## Question 1

An activation function is a crucial component in artificial neural networks, serving as the mathematical operation applied to the input of a node or neuron in order to determine its output. The activation function introduces non-linearities to the network, allowing it to model complex relationships in the data.
In a neural network, each node or neuron receives input signals, performs a weighted sum of these inputs, and then applies the activation function to produce an output. This output is then passed on to the next layer of neurons as input. The activation function plays a key role in determining whether a neuron should be activated (i.e., contribute to the output) or not, based on the weighted sum of its inputs.

## Question 2

An activation function is a mathematical operation applied to the input of a node or neuron in order to determine its output. The activation function introduces non-linearities to the network, allowing it to model complex relationships in the data. Common activation functions include :

1. Sigmoid Activation Function :

Maps the input to a range between 0 and 1. It's often used in the output layer of binary classification models.

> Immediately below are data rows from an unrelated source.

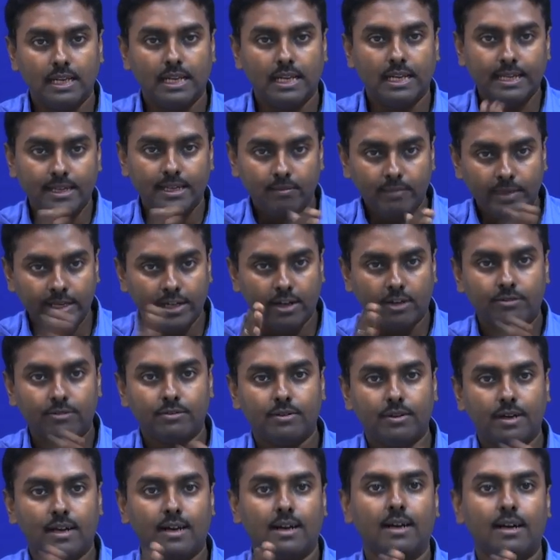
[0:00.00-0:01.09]
Little bit of
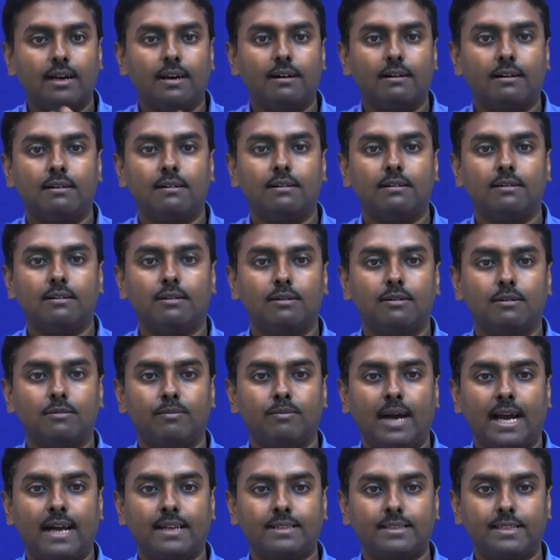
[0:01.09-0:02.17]

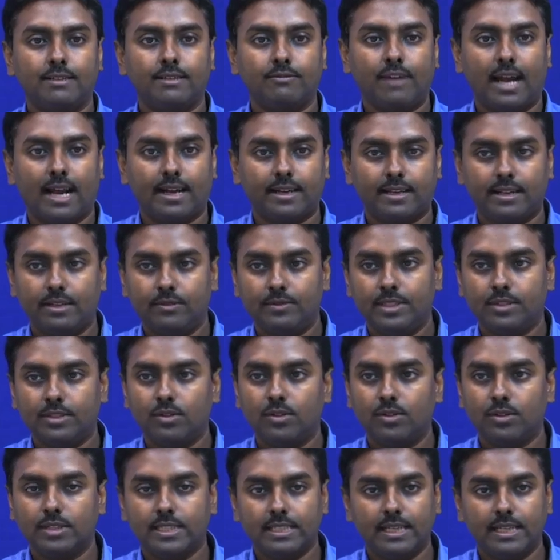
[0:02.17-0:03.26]
biasing factor which
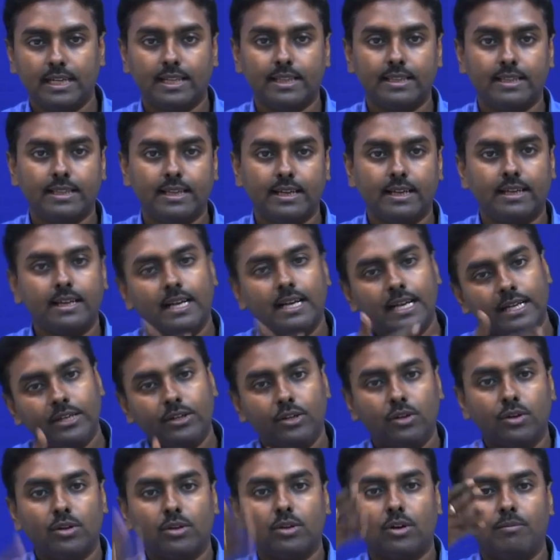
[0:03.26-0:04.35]
goes here and there,
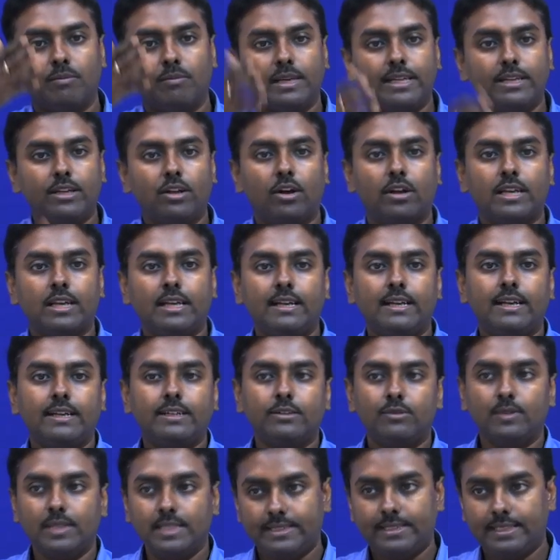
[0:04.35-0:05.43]
your complete nonlinearity
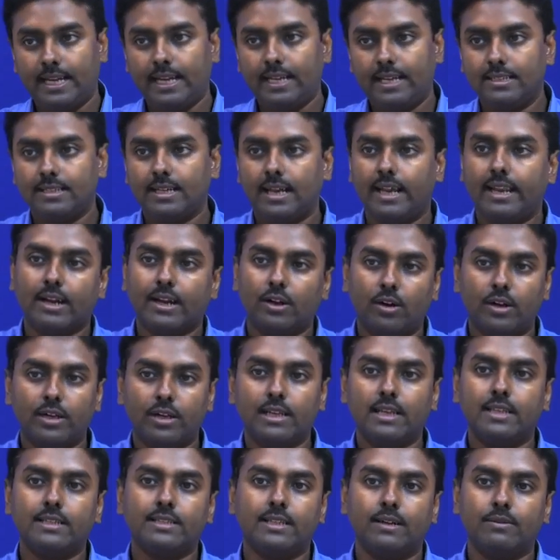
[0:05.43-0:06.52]
will change, and
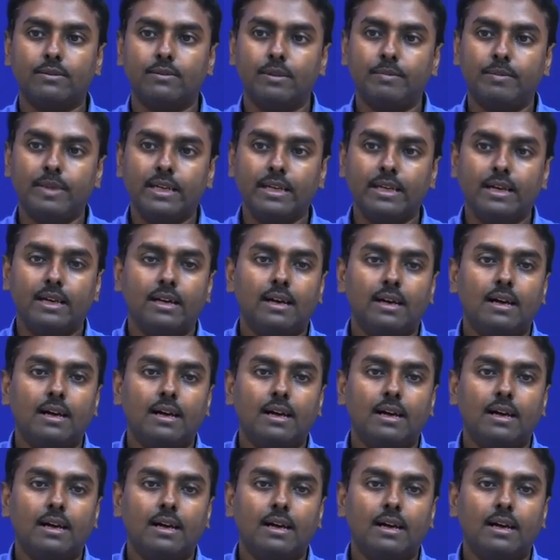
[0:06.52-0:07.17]
accordingly there will be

It is mathematically given as 1/(1+e^-x)


2. Hyperbolic Tangent (tanh) :


Similar to the sigmoid function, but it maps input values to a range between -1 and 1. It is useful in the hidden layers of neural networks and helps mitigate the vanishing gradient problem.

Mathematically given as :
tanh(x) = (e^2x -1)/(e^2x + 1)

3. Rectified Linear Unit (ReLU) :

This activation function outputs the input directly for positive values and zero for negative values. It has become popular due to its simplicity and effectiveness in training deep neural networks.

ReLU(x) = max(0,x)

4. Leaky ReLU :

Leaky ReLU allows a small, non-zero gradient when the input is negative, addressing the "dying ReLU" problem where neurons could become inactive during training.

ReLU(x) = {  x if x > 0,
             kx otherwise
             }
             
5. Parametric ReLU (PReLU) :

PReLU is similar to Leaky ReLU but allows the slope of the negative part to be learned during training.

6. Softmax Function :

The softmax function is often used in the output layer for multi-class classification problems. It converts raw output scores into probabilities, ensuring that the sum of probabilities for all classes is 1.

## Question 3

Activation functions play a crucial role in the training process and performance of a neural network. Here are some ways in which activation functions can impact the network :

1. Non-Linearity and Model Complexity : Activation functions introduce non-linearities to the network. This non-linearity is essential for the network to learn and model complex relationships in the data. Without non-linear activation functions, a neural network would essentially reduce to a linear model, limiting its capacity to represent intricate patterns.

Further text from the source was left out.